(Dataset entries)
>>>>

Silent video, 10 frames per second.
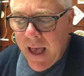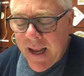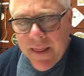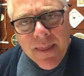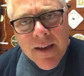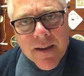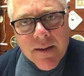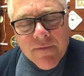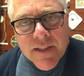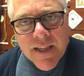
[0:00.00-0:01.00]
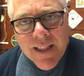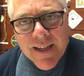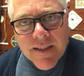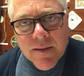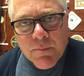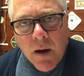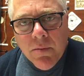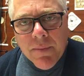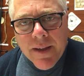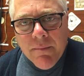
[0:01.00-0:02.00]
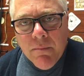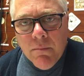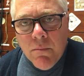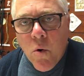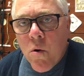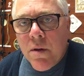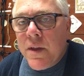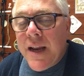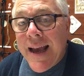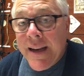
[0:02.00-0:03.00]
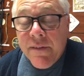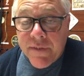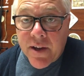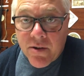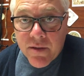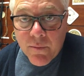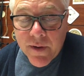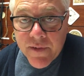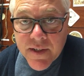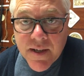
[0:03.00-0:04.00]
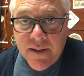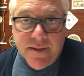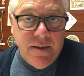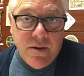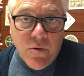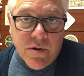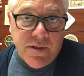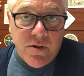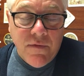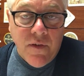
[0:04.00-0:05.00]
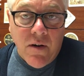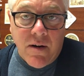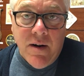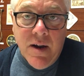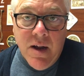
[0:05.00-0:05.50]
And I think Vesalius is probably more than any figure that we've discussed in the course so far,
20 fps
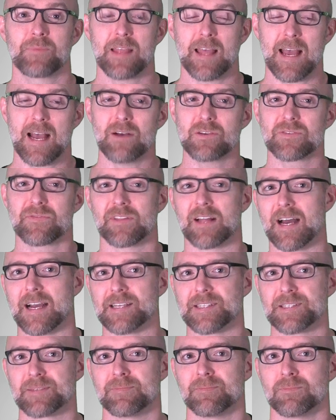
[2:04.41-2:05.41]

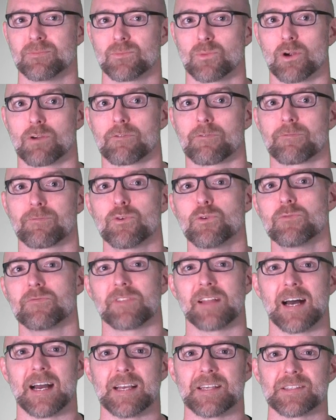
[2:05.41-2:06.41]
houseflies or fruit
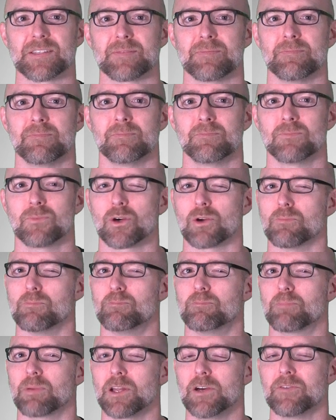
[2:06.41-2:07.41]
flies or
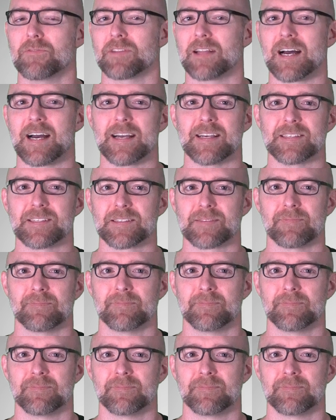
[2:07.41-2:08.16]
blowflies.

<<<<

◆ **What is needed**:
Pictures stay out; reproduce exactly the lines from the one containing "[0:00.00-0:01.00]" through the end of the data.

◆ **Answer to the exercise**:
[0:00.00-0:01.00]
[0:01.00-0:02.00]
[0:02.00-0:03.00]
[0:03.00-0:04.00]
[0:04.00-0:05.00]
[0:05.00-0:05.50]
And I think Vesalius is probably more than any figure that we've discussed in the course so far,
20 fps
[2:04.41-2:05.41]

[2:05.41-2:06.41]
houseflies or fruit
[2:06.41-2:07.41]
flies or
[2:07.41-2:08.16]
blowflies.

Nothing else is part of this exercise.